Busulfan is an alkylating agent that kills differentiated spermatogonia and spermatogonial stem cells (de Rooij and Kramer, 1970; Bucci and Meistrich, 1987). Wang et al. (2010) reported normal spermatogenesis in 93% of the seminiferous tubules in mice treated with a low dose of busulfan (10 mg/kg), but it was scarcely found with higher doses of busulfan (20 or 30 mg/kg) at 4 weeks after treatment. In the present study, approximately 76, 22, and 8% of tubule segments exhibited normal spermatogenesis at 12 weeks after treatment with 10, 20, and 30 mg/kg of busulfan, respectively. This suggested that these normal segments result from the expansion of remaining spermatogenesis or recovery of spermatogenesis from surviving stem cells that proceeded between 4 and 12 weeks.
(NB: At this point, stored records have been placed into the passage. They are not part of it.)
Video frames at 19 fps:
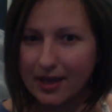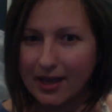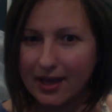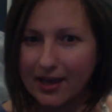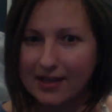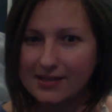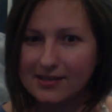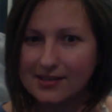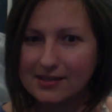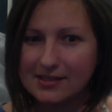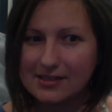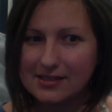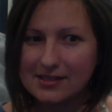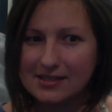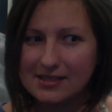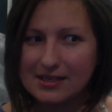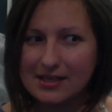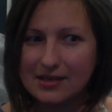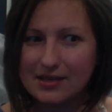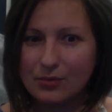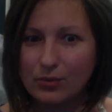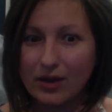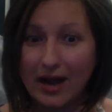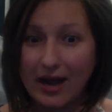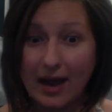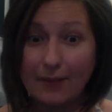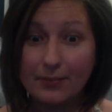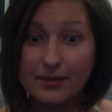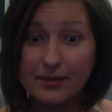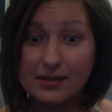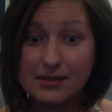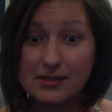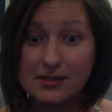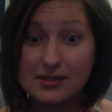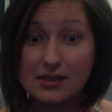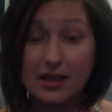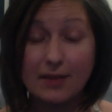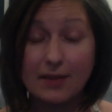and see what
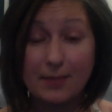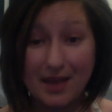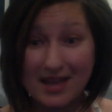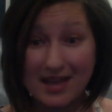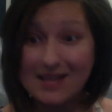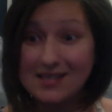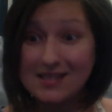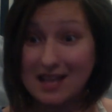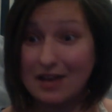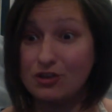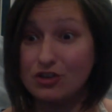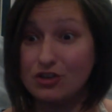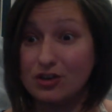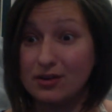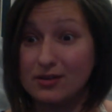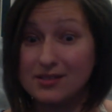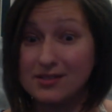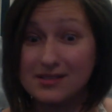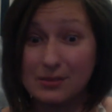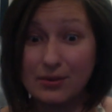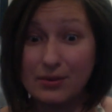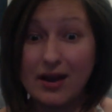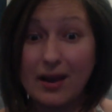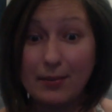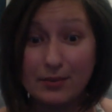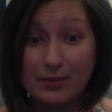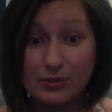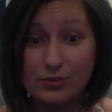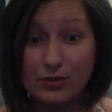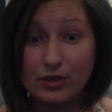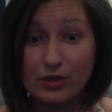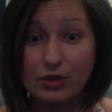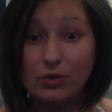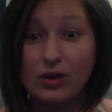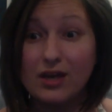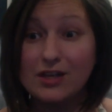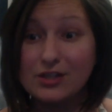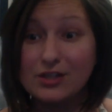happens. Like, pay attention. See what happens when
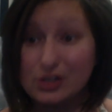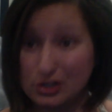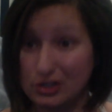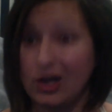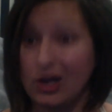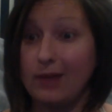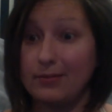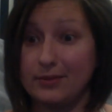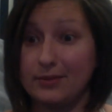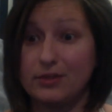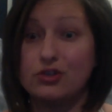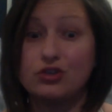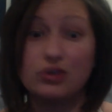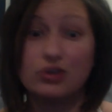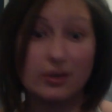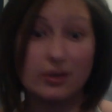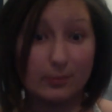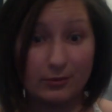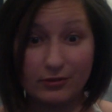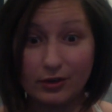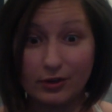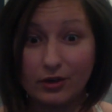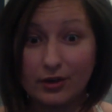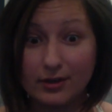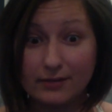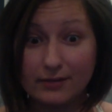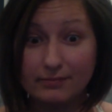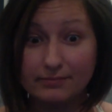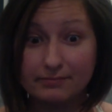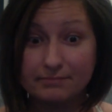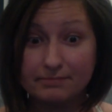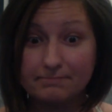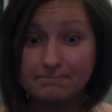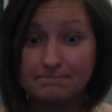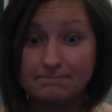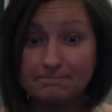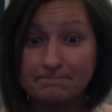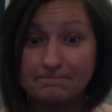you stop the stream of urine.
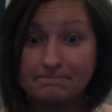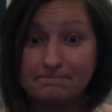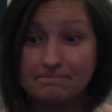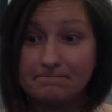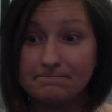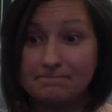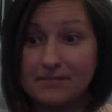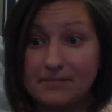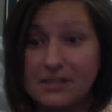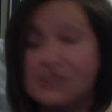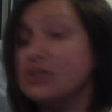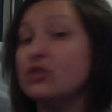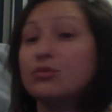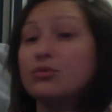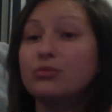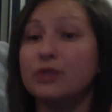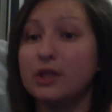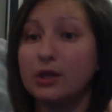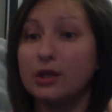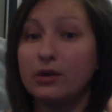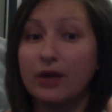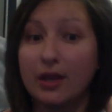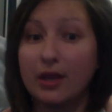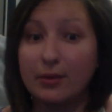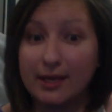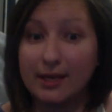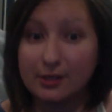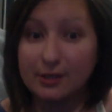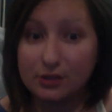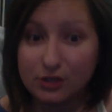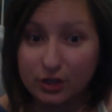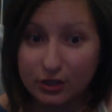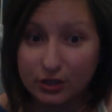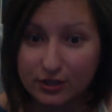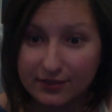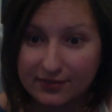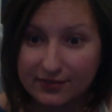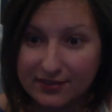This is a really great way to
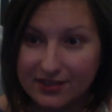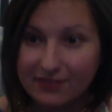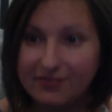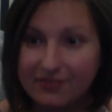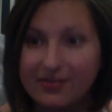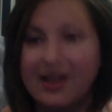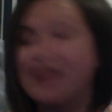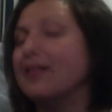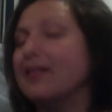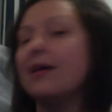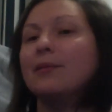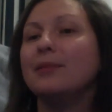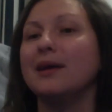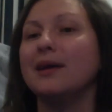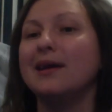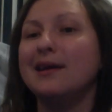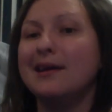start to develop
The present study also revealed that the normal segments with the highest dose of busulfan preferentially involve stages I and XII, suggesting that the seminiferous epithelia recovered from the initial damage and spermatogenesis proceeded to these stages by 12 weeks after treatment.

Regarding the 3D localization of the sites of spermatogenesis disorder, the proportion of markedly impaired spermatogenesis, although not notably different among individual ordered seminiferous tubules in a testis, was slightly but significantly higher in the tubule areas near the branching points, suggesting that these positions in the seminiferous tubules are more vulnerable to busulfan-induced damage. On the other hand, analysis of the whole testis without considering the course of seminiferous tubules revealed that both the sites of markedly impaired spermatogenesis with the lowest dose of busulfan and those of normal spermatogenesis with the maximum dose of busulfan largely differed among different positions in a testis. These sites are considered to represent the most vulnerable portions of the testis where degeneration of tubules preferentially occurs and the least vulnerable portions of testis where regeneration of tubules preferentially occurs, respectively. However, these sites were not consistent in location among different testes from individual mice.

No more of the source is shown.